Meena Parande (12 December 1930 – 1 April 2022) was an Indian table tennis player.
She was the 10th Indian woman to be crowned as a champion. During her career as a Table Tennis player from year 1948 to 1965, she was the National Champion four times. She represented India to England in 1954 and to Japan in 1956. On the International level, she toured Singapore, Bangkok, Vietnam, Pakistan  and Sri Lanka. She received training from Mr. Chandorkar of Nagpur. After retiring from the Indian Railways team, she trained many players for Table Tennis from 1965 to 1985. The players trained by her, amongst others, include Dr. Charudatta Apte, Rajeev Bodas, Suhas Kulkarni, Ajeya Sidhaye, Neela Kulkarni, Nandini Kulkarni, and Sunanda Kane.

In 1951 her grandmother encouraged her to play table tennis. She learnt the nuances of the game very quickly and started playing competitive table tennis in  1951. Her rise in the sport was meteoric. She travelled extensively in India and abroad participating in table tennis matches at the national and international level.  She was The National Champion for 4 years; first in 1954 at Baroda, in 1956 at Saharanpur, in 1957 at Ahmedabad, and finally the Triple Crown of Table Tennis in 1959 at Calcutta. She played for Maharashtra State from 1953 to '58 and then for the Indian Railways from 1959 to 1965. She is the first Maharashtrian woman to have represented India in World championship twice (London in 1954 and Japan in 1956). She also represented India in Asian championship at Singapore in 1954, Bangkok in 1955, Vietnam in 1961, and  Bombay (now Mumbai) in 1963. She was ranked number 3 in Asia in 1954. She toured Sri Lanka  and  Pakistan thrice and won the local tournaments there.

While playing table tennis she coached many boys and girls in Pune, amongst those are the following:- famous neurologist Dr.
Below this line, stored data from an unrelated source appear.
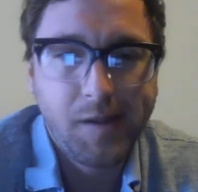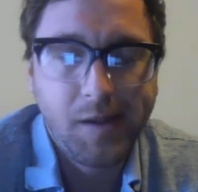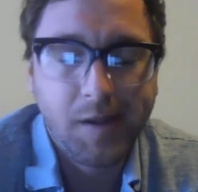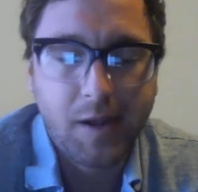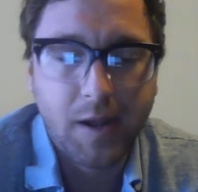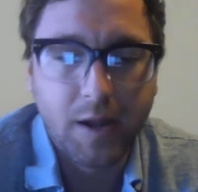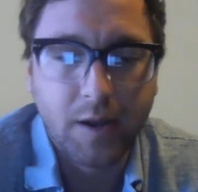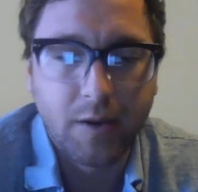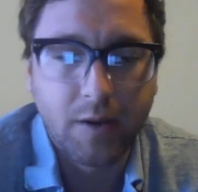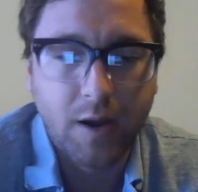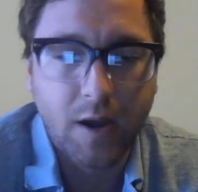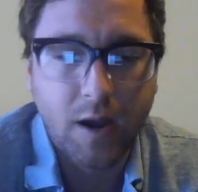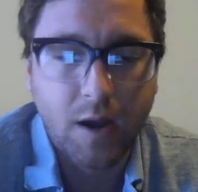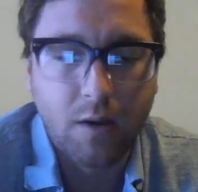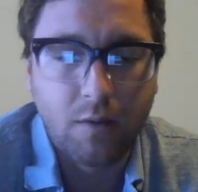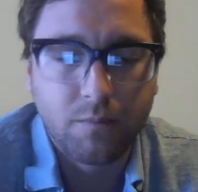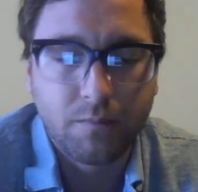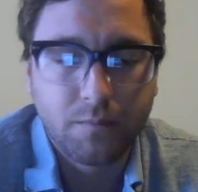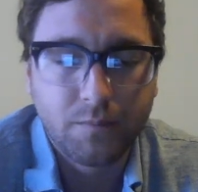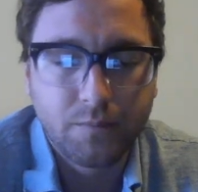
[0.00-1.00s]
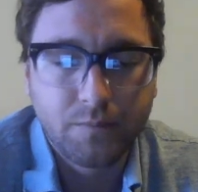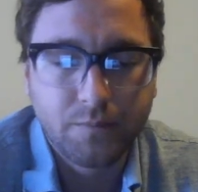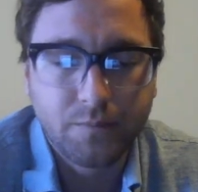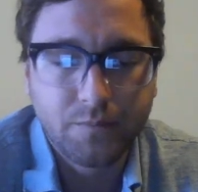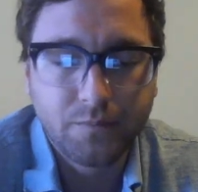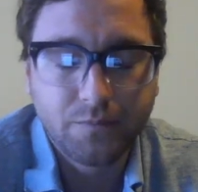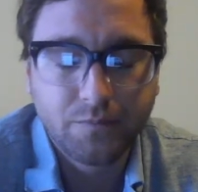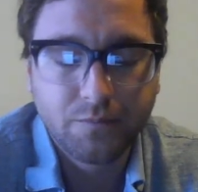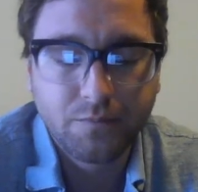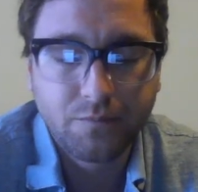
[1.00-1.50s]
And uh,
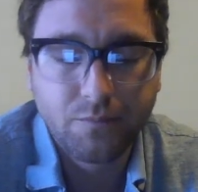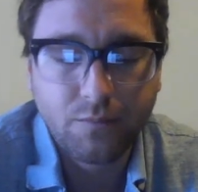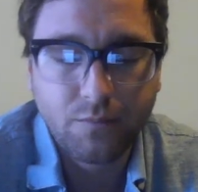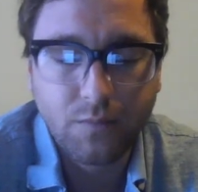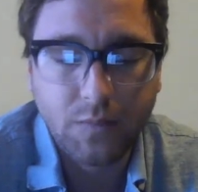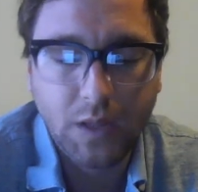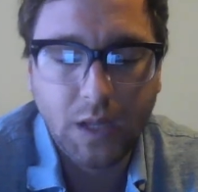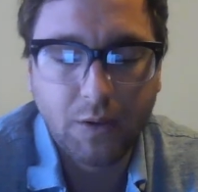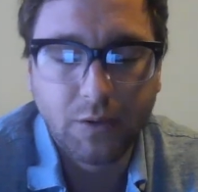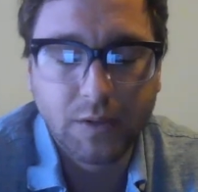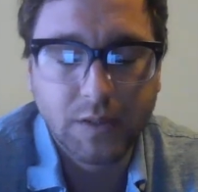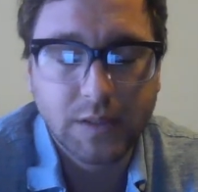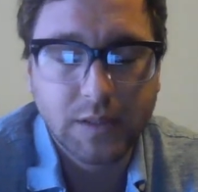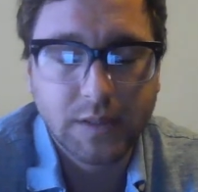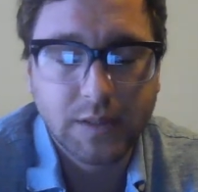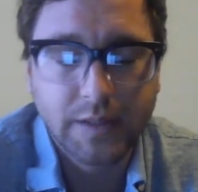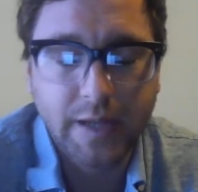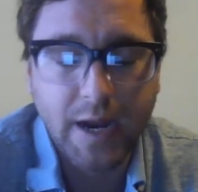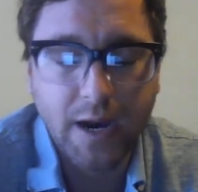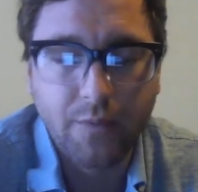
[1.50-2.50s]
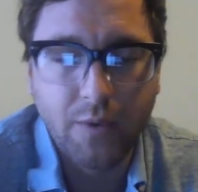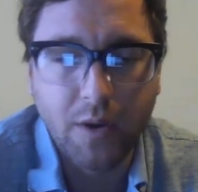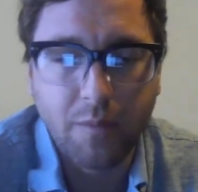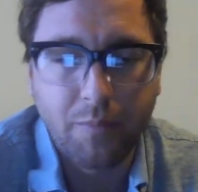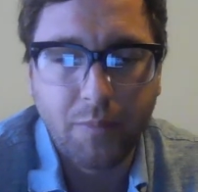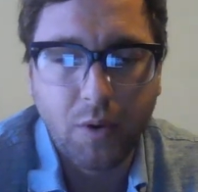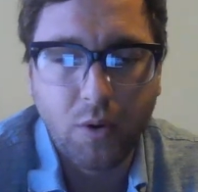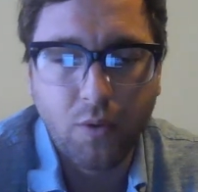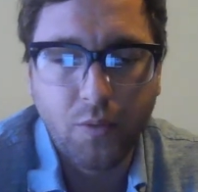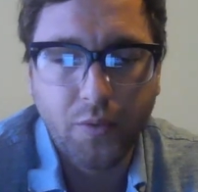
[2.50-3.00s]
needless to say, we
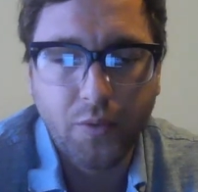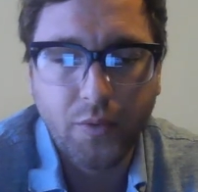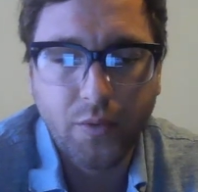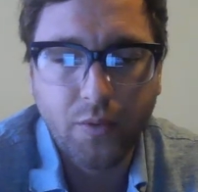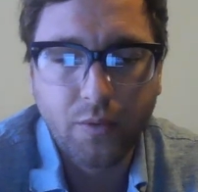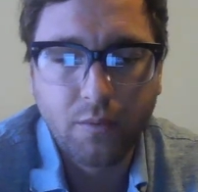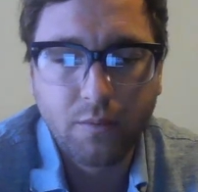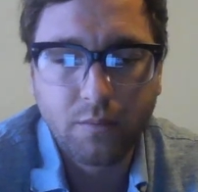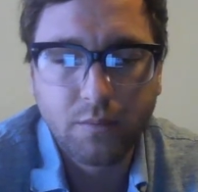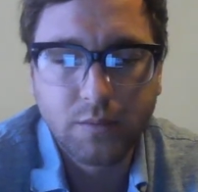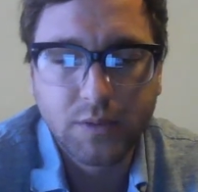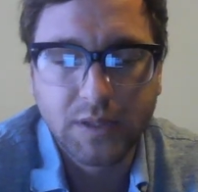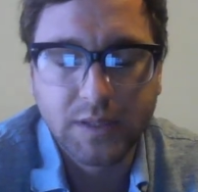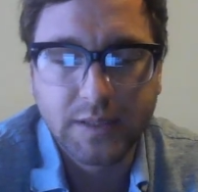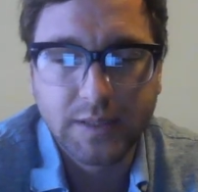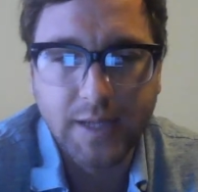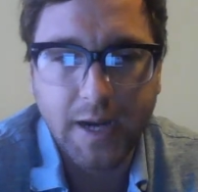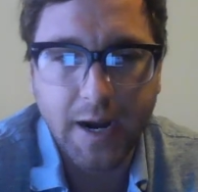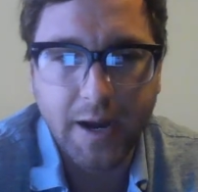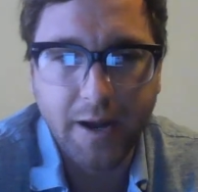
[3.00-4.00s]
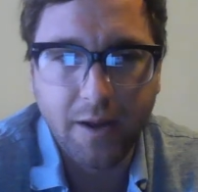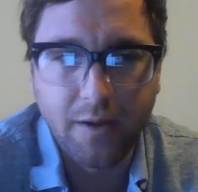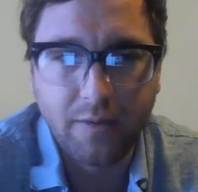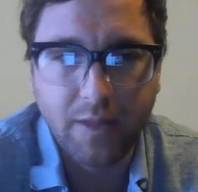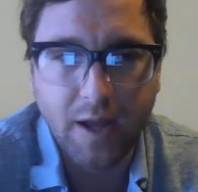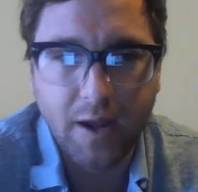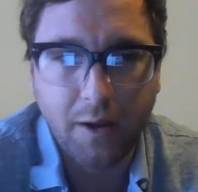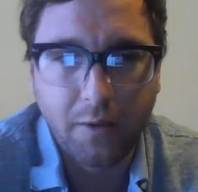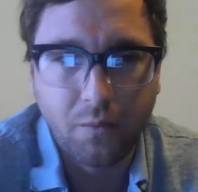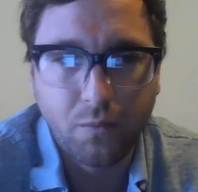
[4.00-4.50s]
both decided
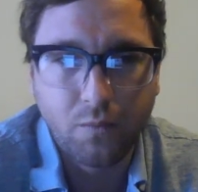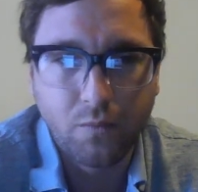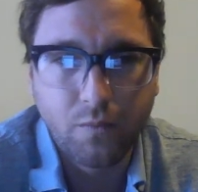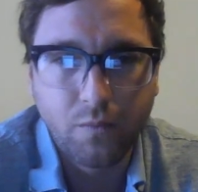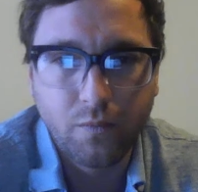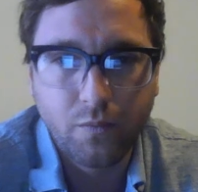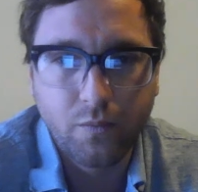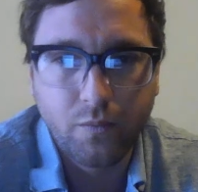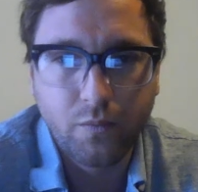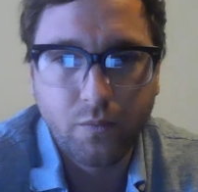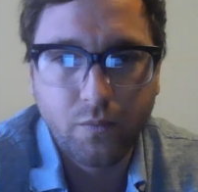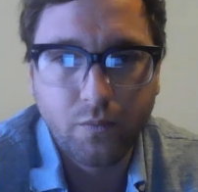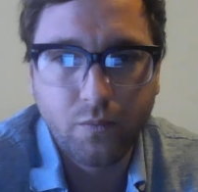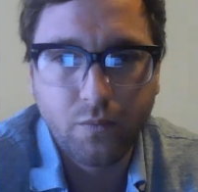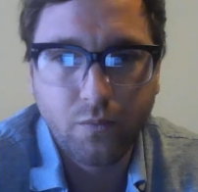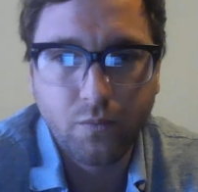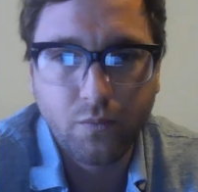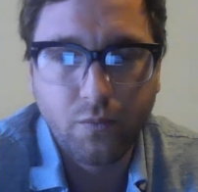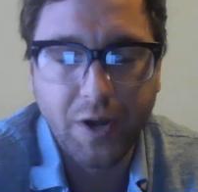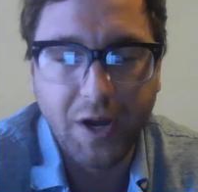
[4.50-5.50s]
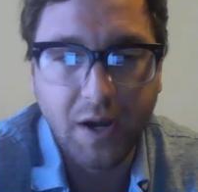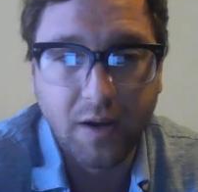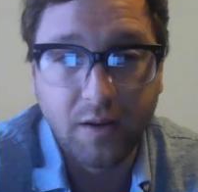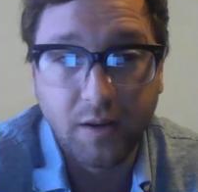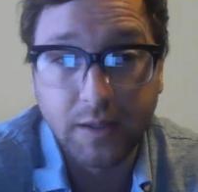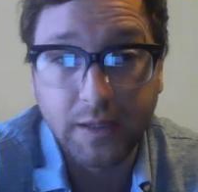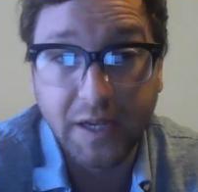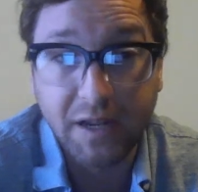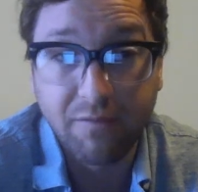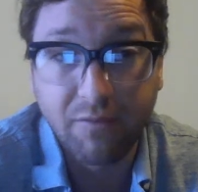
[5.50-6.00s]
that we needed
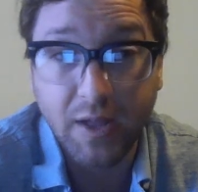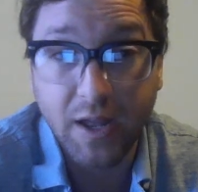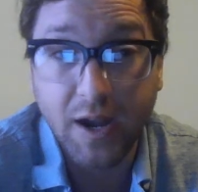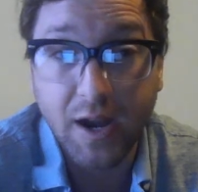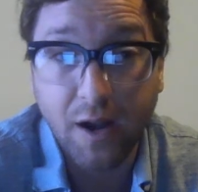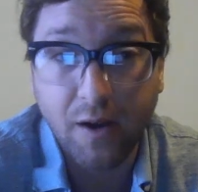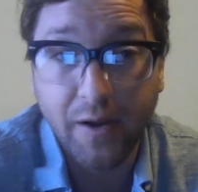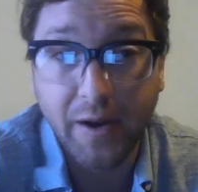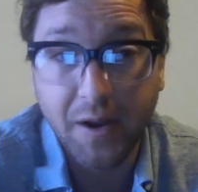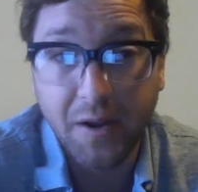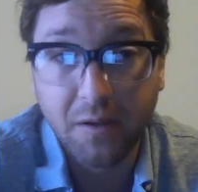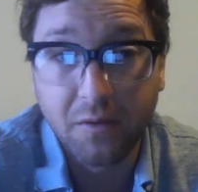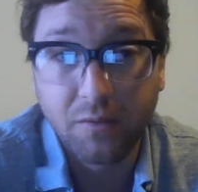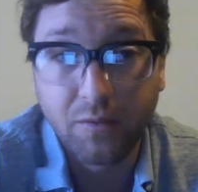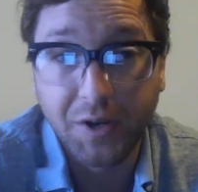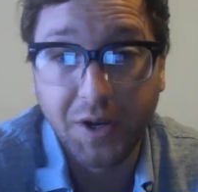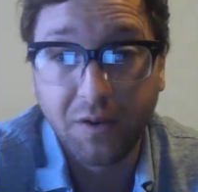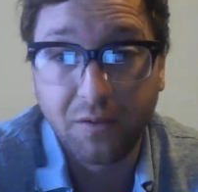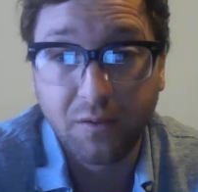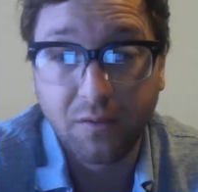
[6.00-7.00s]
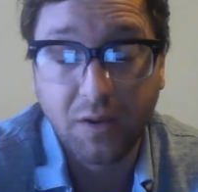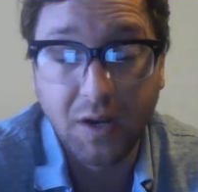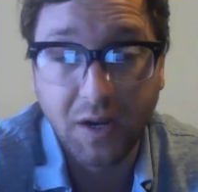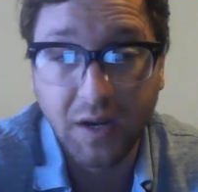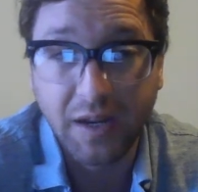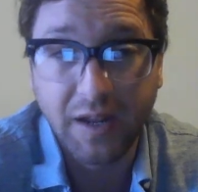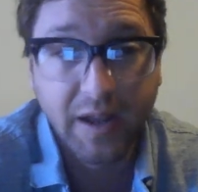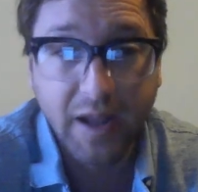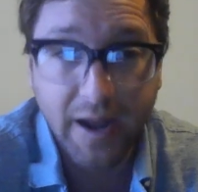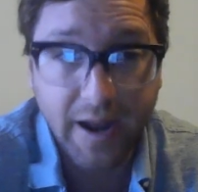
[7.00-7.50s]
to leave that area. We just
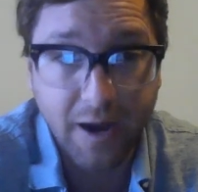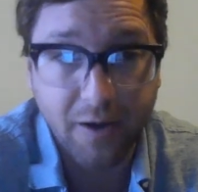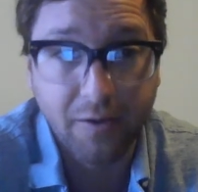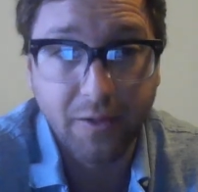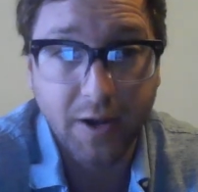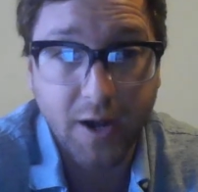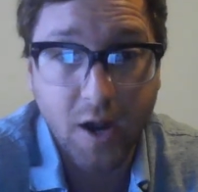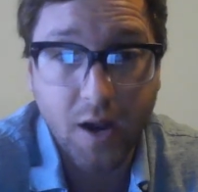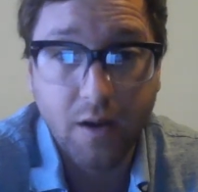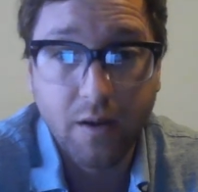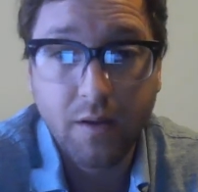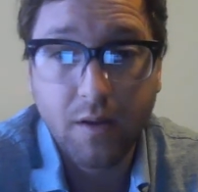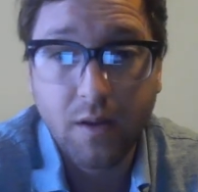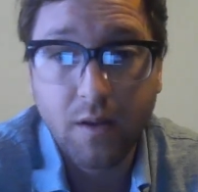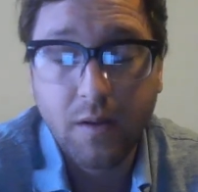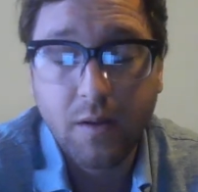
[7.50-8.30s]
needed to get out of there.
Charudatta Apte, Ajay Shidhaye, Ajay Tulpule, Prakash Tulpule, Rajiv Bodas, S.K. Bayas, Makaranda Godbole, Shrikant Kale, Suhas Kulkerni, Nandini Kulkerni, Neela Kulkerni, Sunanda Kane, Ranjana Vaidya, and many more and thus popularized the game in Pune. Nandini Kulkerni, Neela Kulkerni, and Sunanda Kane all represented India at World championship and many more represented Maharashtra 'B' at Indian National championship.

Sport career
Following her retirement from the Indian Railways team, she took great interest in studying "Yoga". She visited many "Yoga-Ashrams" in India, e.g. Munger in Bihar, Yogniketan in Hrishikesh, Arvind ashram in Pondicherry, Vivekananda Kendra in Kanyakumari, Raman Mahershi's Ashram and learnt many precious techniques in Yoga. She attended Vipashana shibirs (camp) in Igatpuri and rendered her services there for six months.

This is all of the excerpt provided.